After Aida (1871), Verdi rearranged Simon Boccanegra (1857) and Don Carlos (1867). In their new form, both works reveal the direction Verdi intended to take in order to create a new type of opera. In 1887, he put his ideas into practice with the première of Otello in Milan. After the death of Piave, Arrigo Boito had become his new librettist. Otello was another triumph at La Scala. Verdi’s new style was marked by a refined interplay between orchestra and canto. The text accentuated the psychological and musical dimension. For Otello, Verdi has been unjustly accused of copying Richard Wagner.
In 1889/90, together with librettist Arrigo Boito, Verdi created what became his last opera: Falstaff. It premièred at La Scala in 1893 and was based on Shakespeare’s The merry wives of Windsor. Text and music leave an impression between ironic play and philosophical self-reflection. Falstaff, created at the age of nearly 80, is a commedia lirica, which had only very little in common with his earlier works, almost entirely tragedies. Verdi also alternates scenes in which all protagonists have their word at the same time with recitative passages. Ordinary arias and duets were almost eliminated. Falstaff is a comic ensemble opera which, once more, surprised and enchanted the public.
In his late years, Verdi also composed several sacred works, known as Pezzi sacri, but which form no unity. During his lifetime, Verdi had called himself an agnostic. Some claim that the religious works mark his return to the Christian belief. However, after Aida, Verdi pretty much considered his career as an opera composer as over. Therefore, his turn to the “higher” sacred music made sense, also without any religious background. Verdi was also increasingly interested in Renaissance Music, especially in compositions by Palestrina whom he considered the father of Italian music, in analogy of Bach’s importance for Germany. One also remembers that Verdi had began his musical career at 12 with the sacred music he learned from Fernando Provesi.

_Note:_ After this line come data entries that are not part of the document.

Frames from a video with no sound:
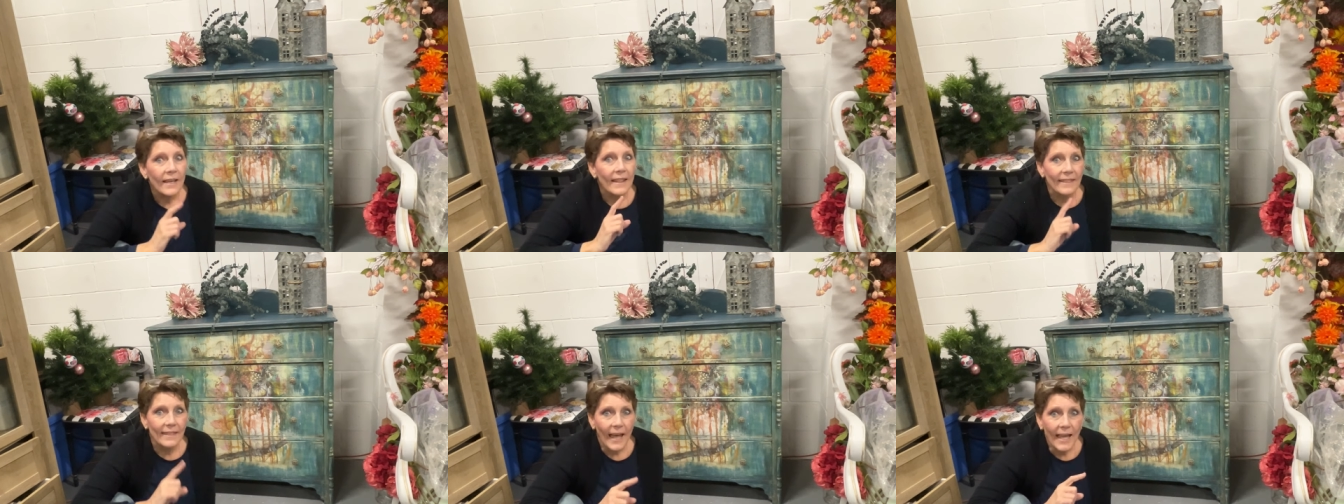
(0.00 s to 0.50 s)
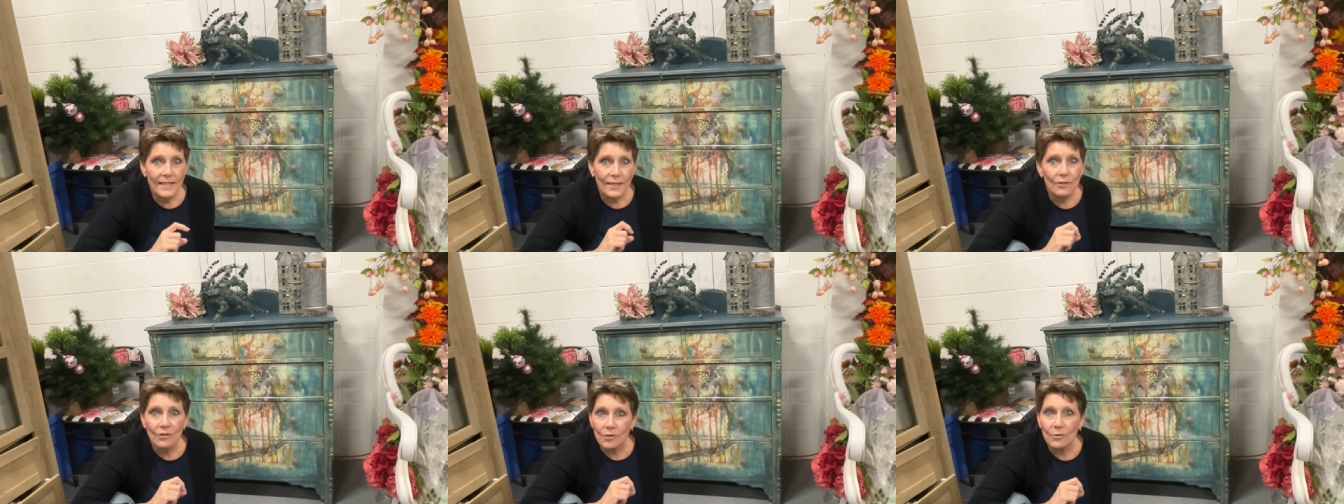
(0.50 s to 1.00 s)
That's a
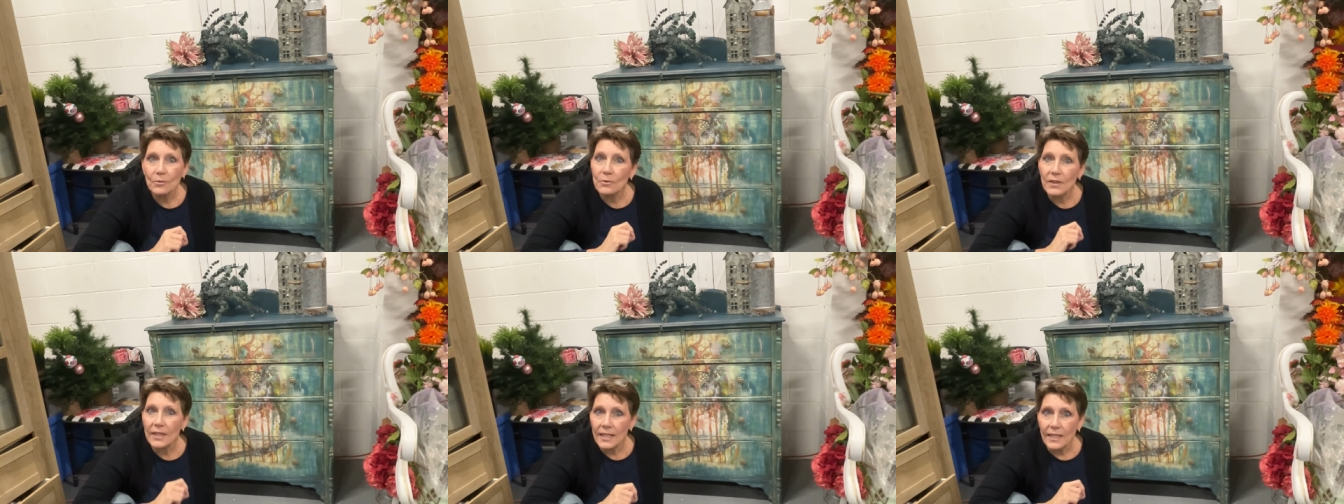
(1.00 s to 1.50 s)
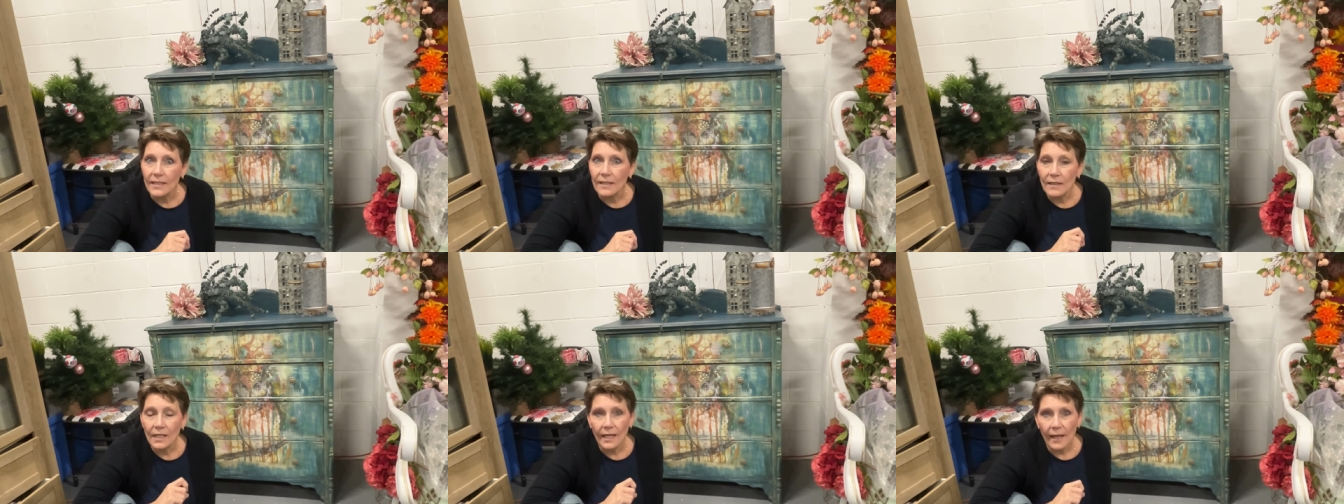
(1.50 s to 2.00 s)
new
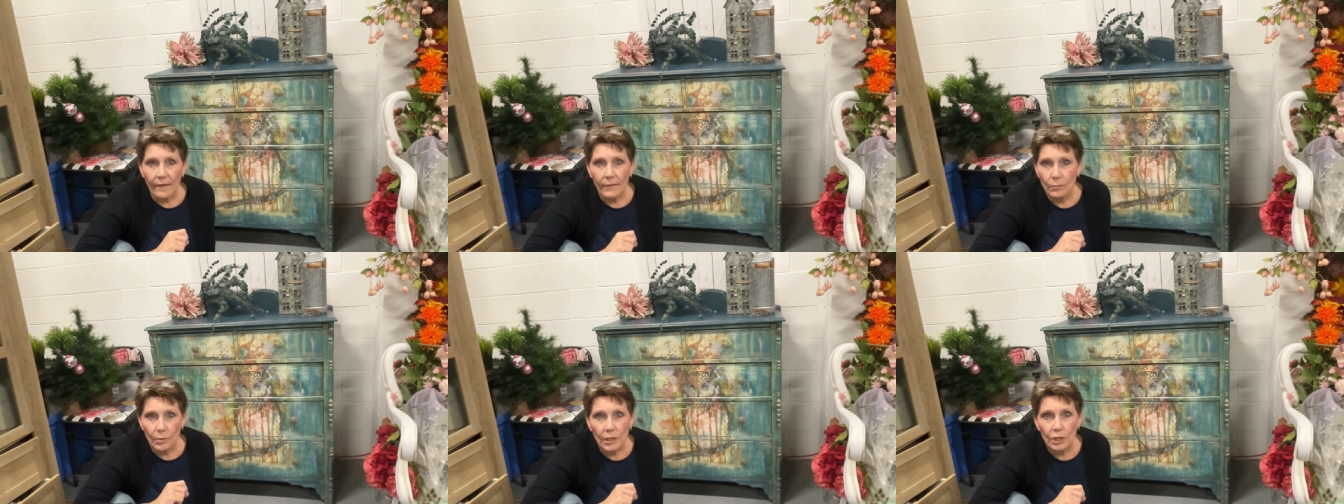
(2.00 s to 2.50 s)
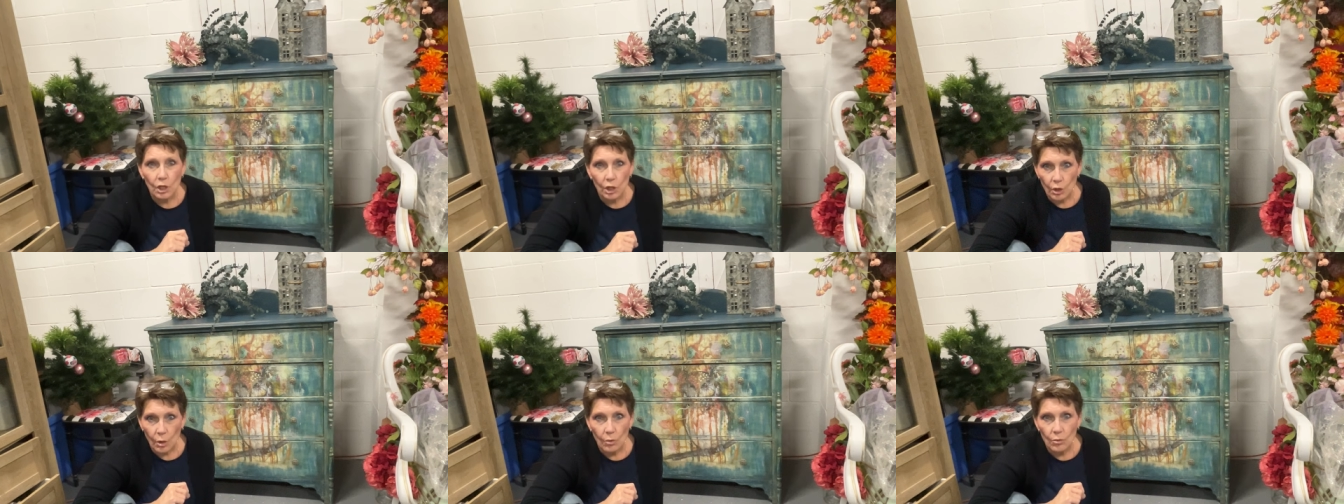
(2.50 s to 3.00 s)
thing that I haven't really
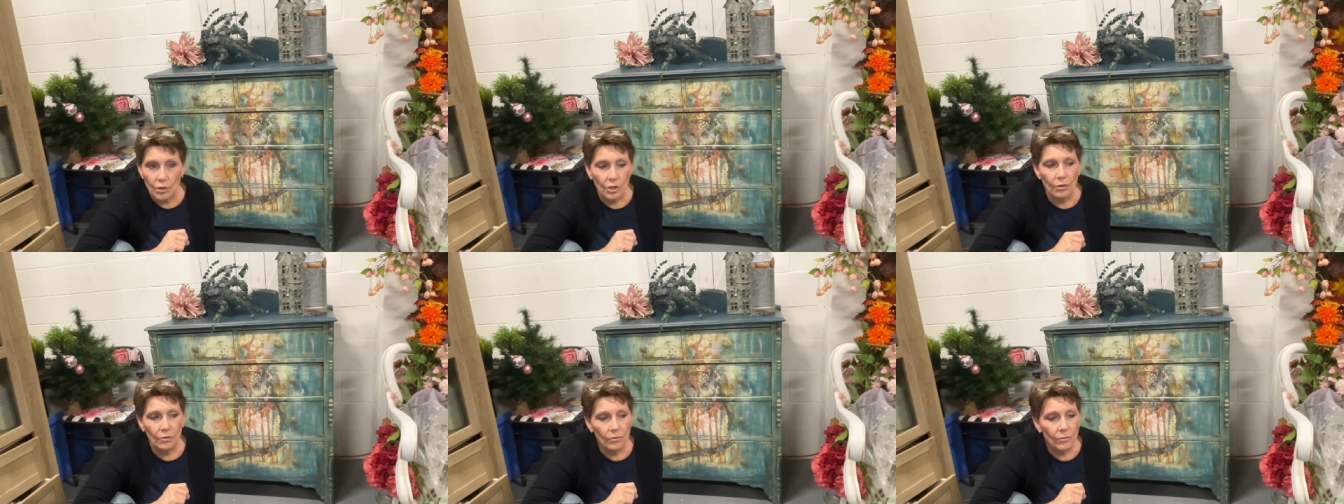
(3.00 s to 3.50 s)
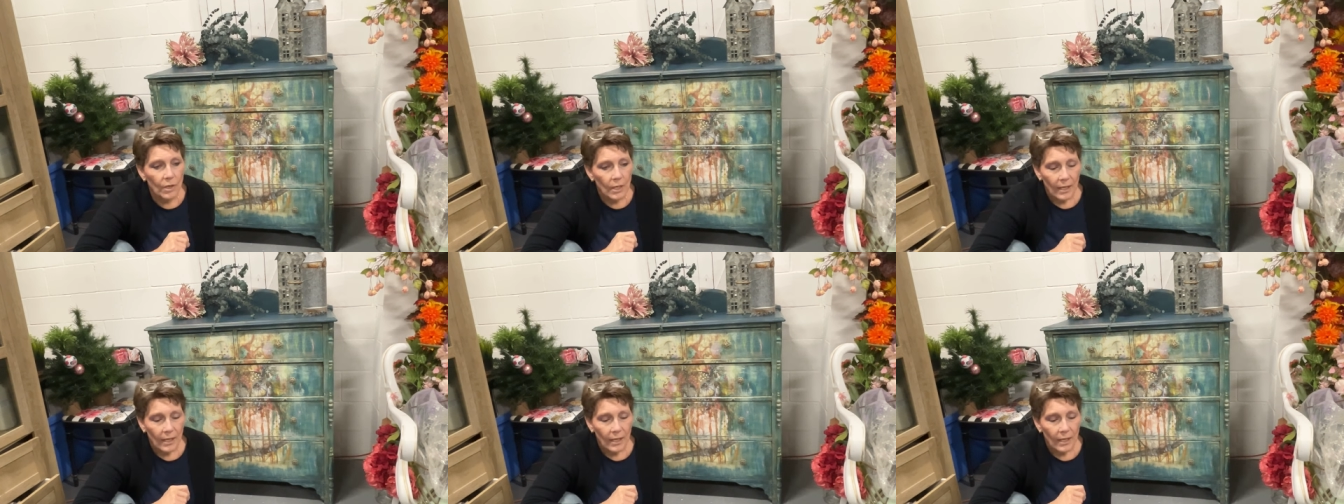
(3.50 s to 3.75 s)
shown you.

In November 1897, Strepponi died at Verdi’s house in Sant’Agata. On January 21, 1901, the composer suffered a stroke from which he died on January 27. First, he was buried next to his wife in Milan’s Cimitero Monumentale; a month later, amid national mourning, their bodies were moved to the Casa di Riposo, the foundation for retired musicians in Milan, founded by Verdi. Before the procession left the cemetery, Arturo Toscanini conducted a massed choir which sang Va, pensiero.